### [Your instructions]
Set down the lines below, exactly, starting at the one that contains "[7:30.53-7:31.53]" and stopping at the last line, inclusive. Omit pictures.

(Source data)
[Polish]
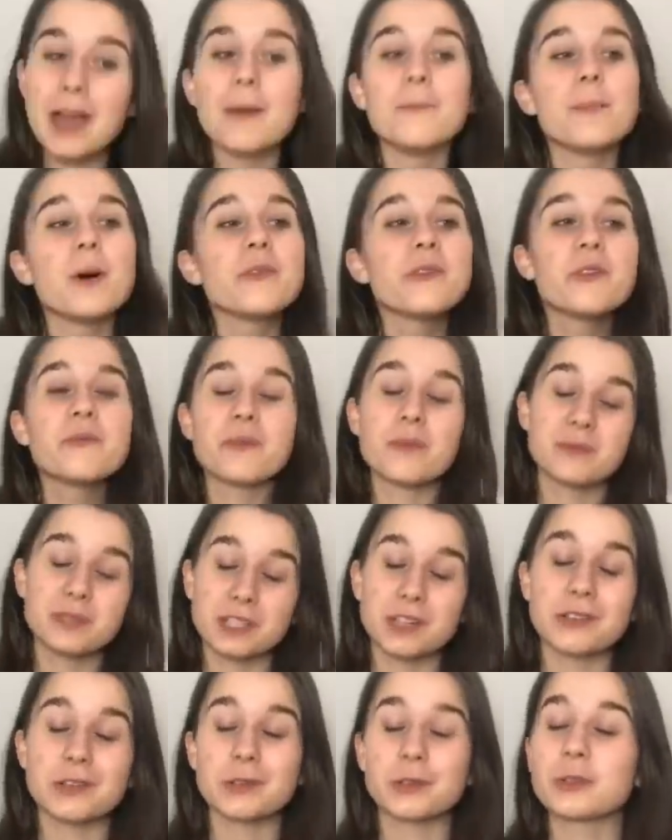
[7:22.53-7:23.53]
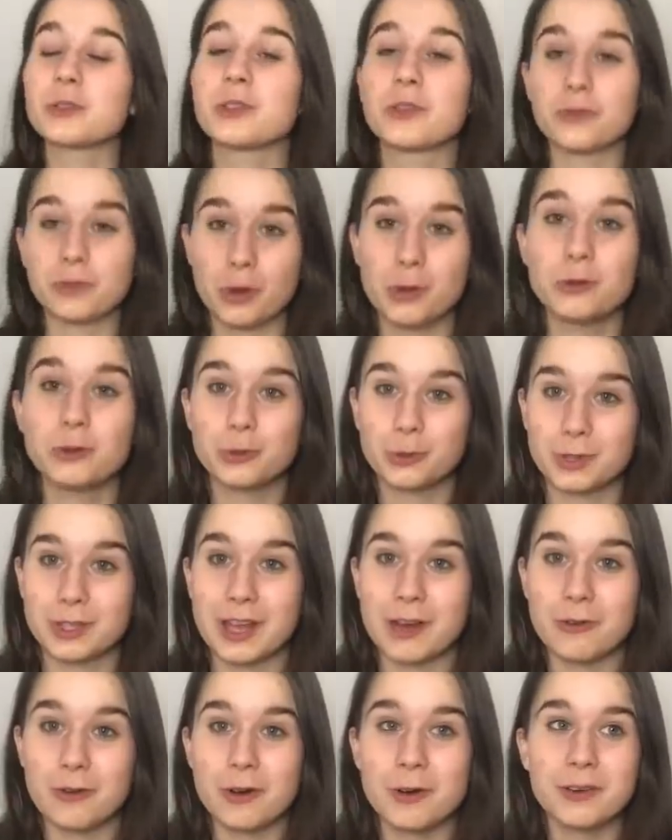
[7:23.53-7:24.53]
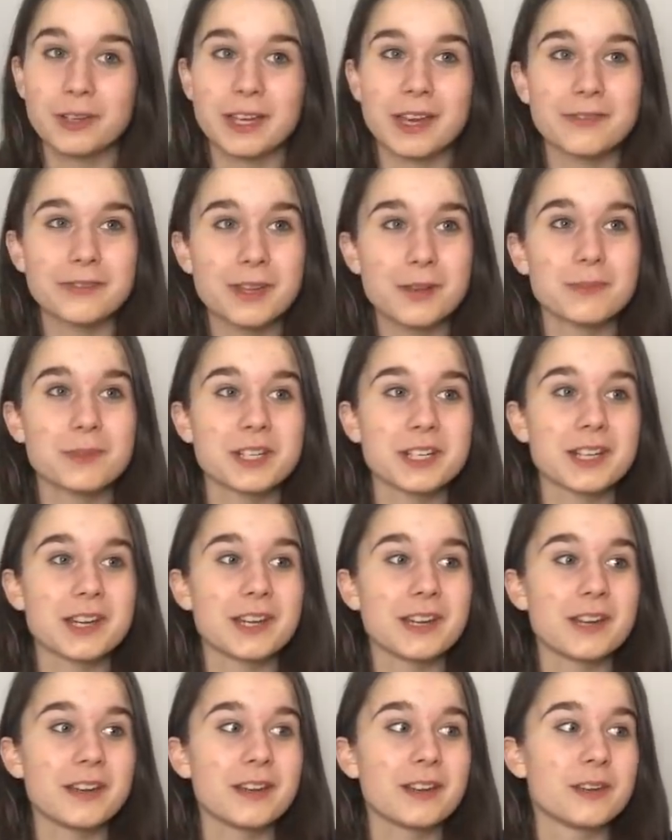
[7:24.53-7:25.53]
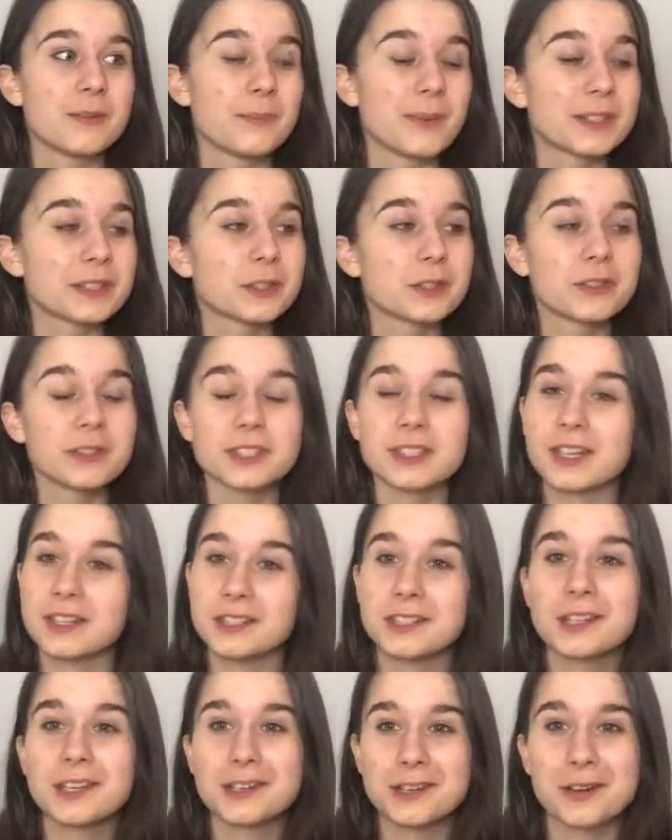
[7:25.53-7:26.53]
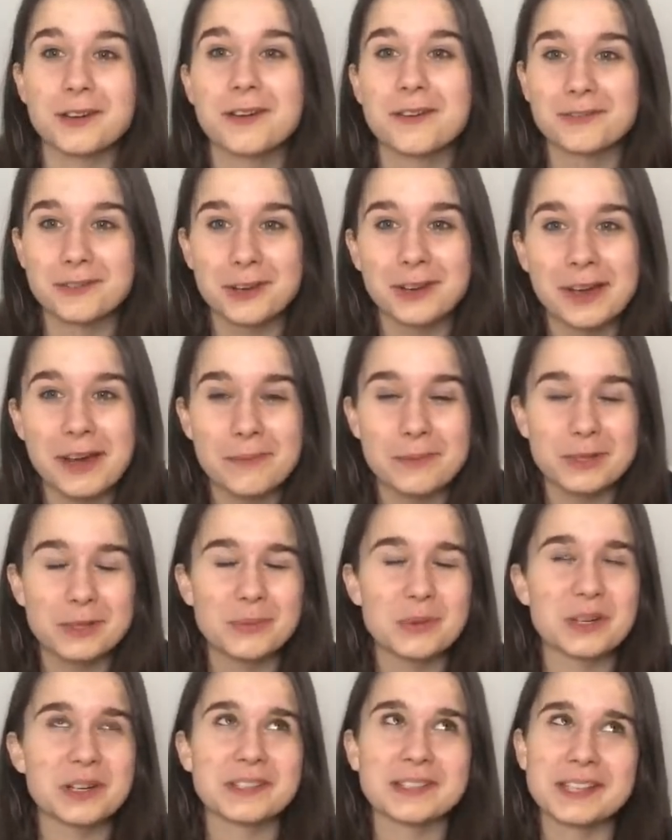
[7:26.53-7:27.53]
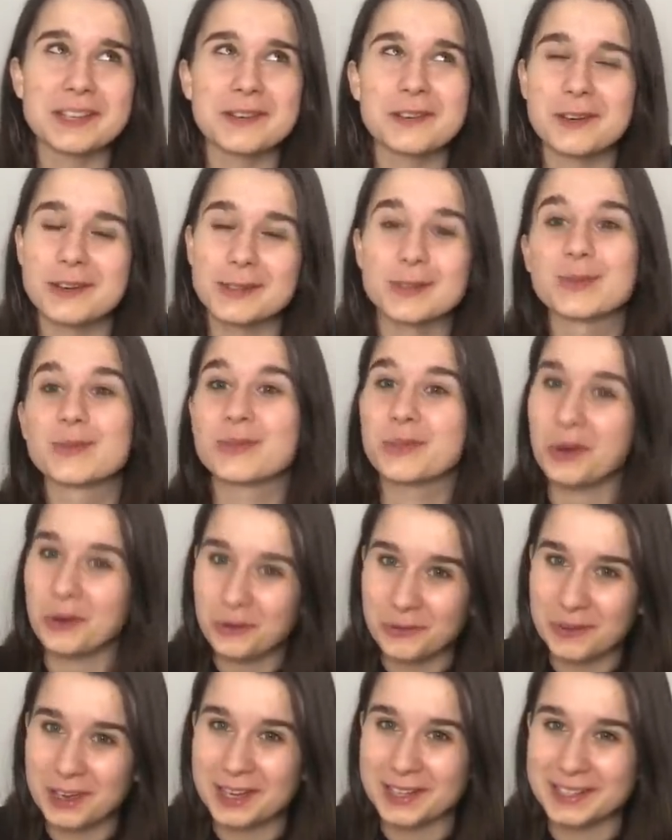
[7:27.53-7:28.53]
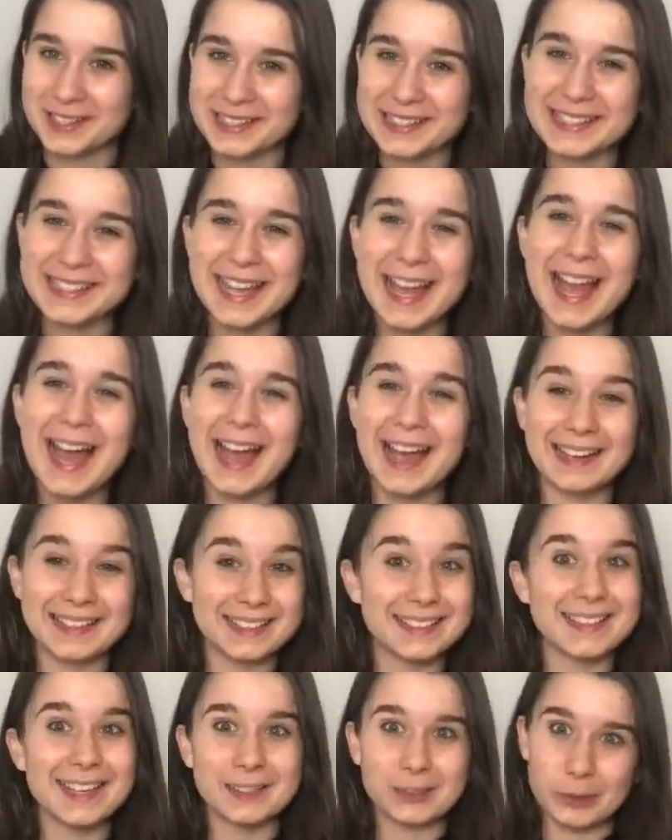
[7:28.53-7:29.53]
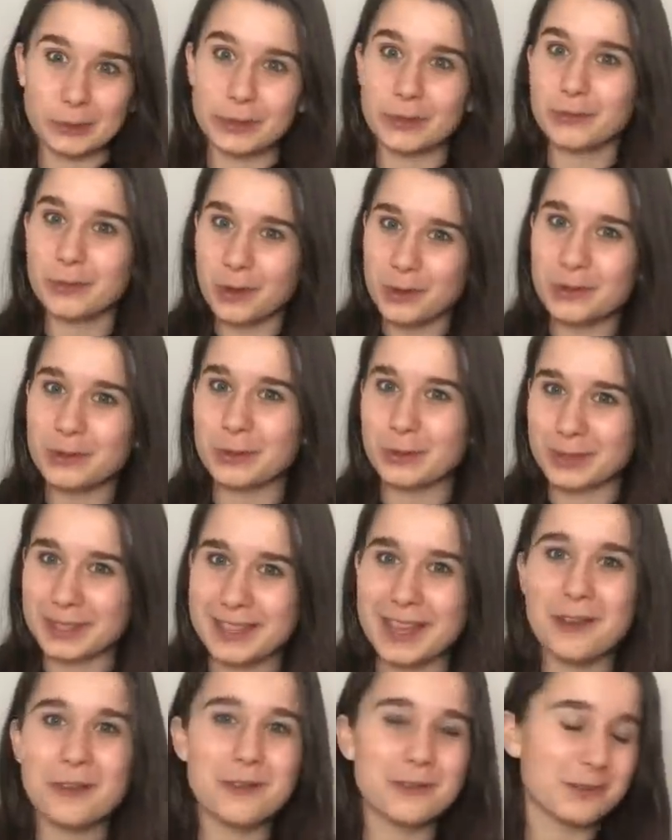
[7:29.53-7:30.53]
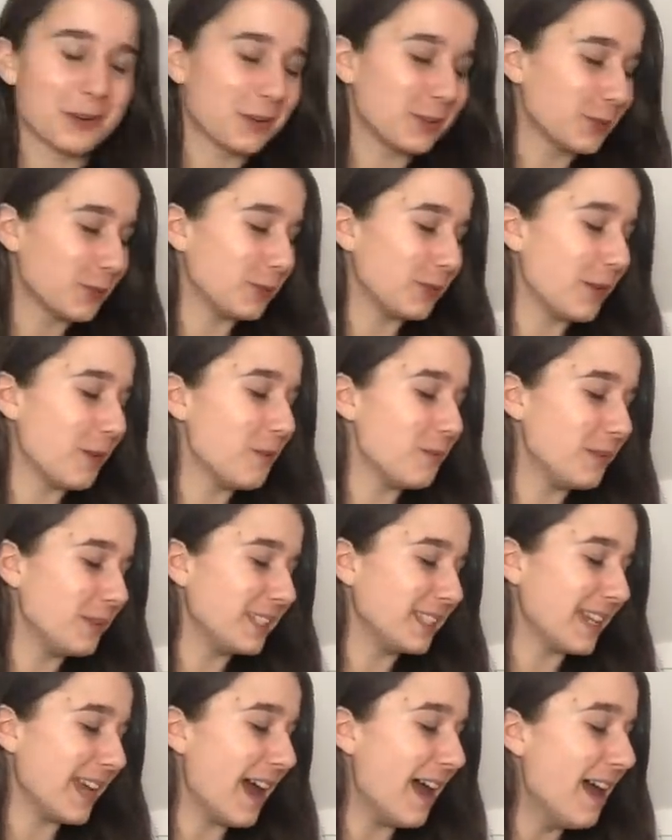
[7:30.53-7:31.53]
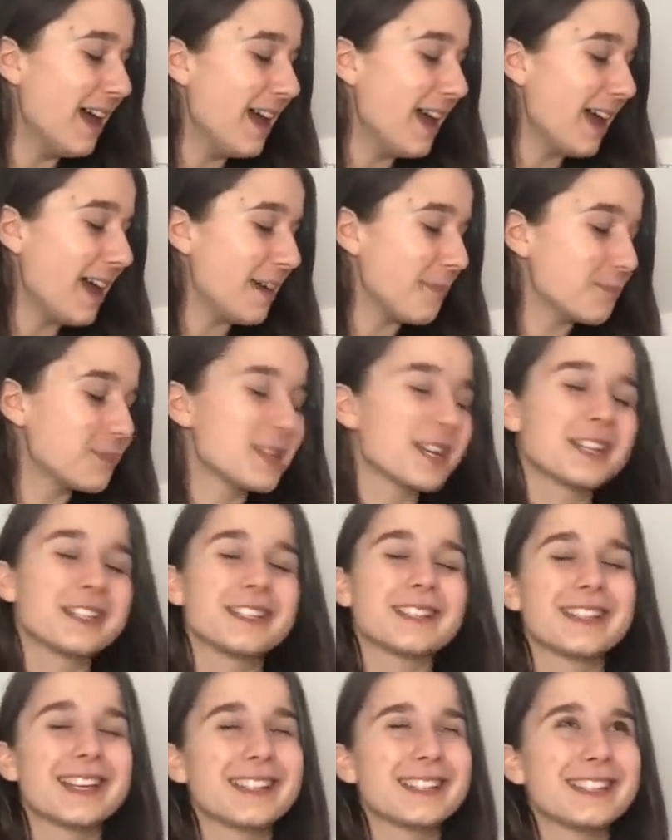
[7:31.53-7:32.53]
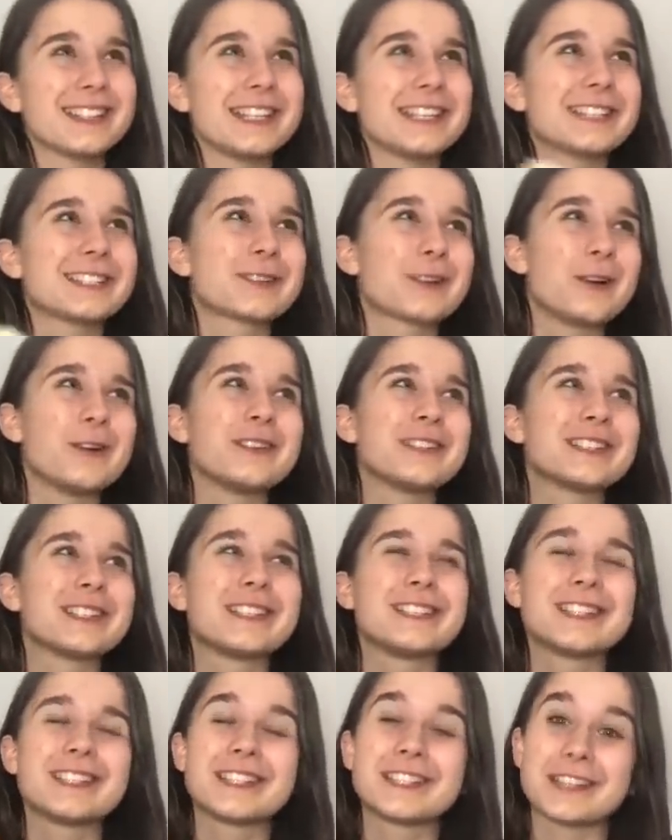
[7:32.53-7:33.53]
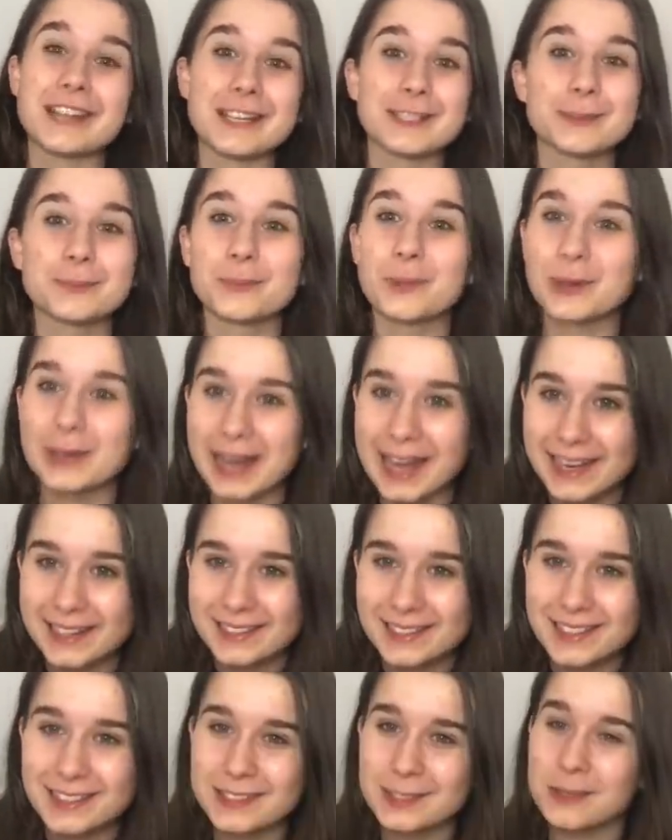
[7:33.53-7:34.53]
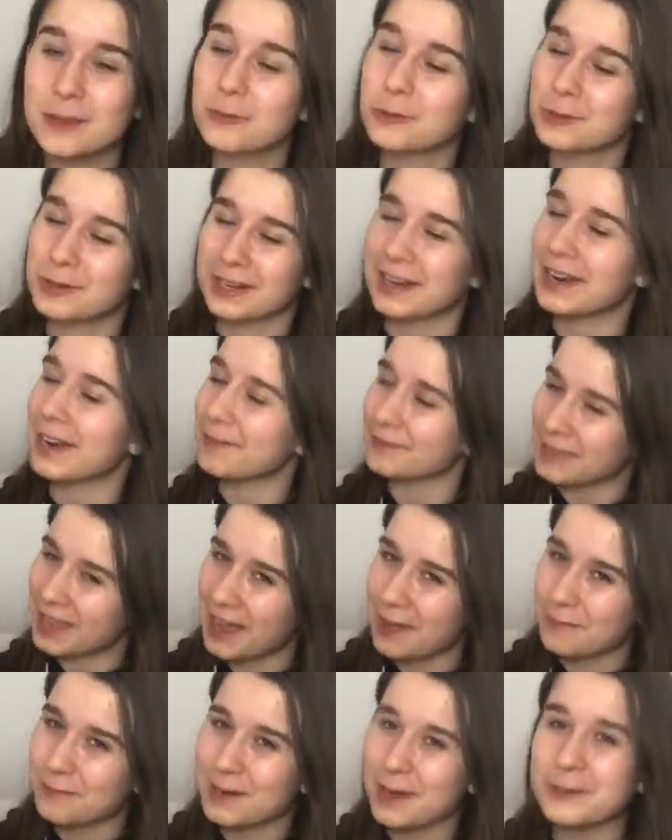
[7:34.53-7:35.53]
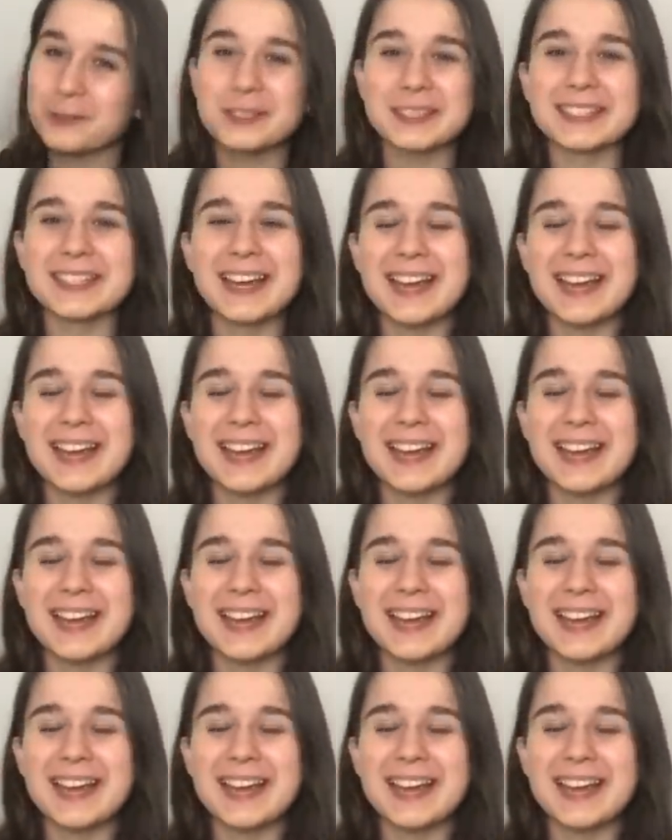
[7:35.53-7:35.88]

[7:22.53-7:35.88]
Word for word: Po Wam szczerze, to się w końcu stało. Ja wiem, że patrząc na dzisiejszego vloga, być może ciężko jest w to uwierzyć, ale jednak to się w końcu stało, w końcu udało mi się e, przeczytać i skończyć Czas Pogardy. Znowu czekam na aplauz.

### [Output]
[7:30.53-7:31.53]
[7:31.53-7:32.53]
[7:32.53-7:33.53]
[7:33.53-7:34.53]
[7:34.53-7:35.53]
[7:35.53-7:35.88]

[7:22.53-7:35.88]
Word for word: Po Wam szczerze, to się w końcu stało. Ja wiem, że patrząc na dzisiejszego vloga, być może ciężko jest w to uwierzyć, ale jednak to się w końcu stało, w końcu udało mi się e, przeczytać i skończyć Czas Pogardy. Znowu czekam na aplauz.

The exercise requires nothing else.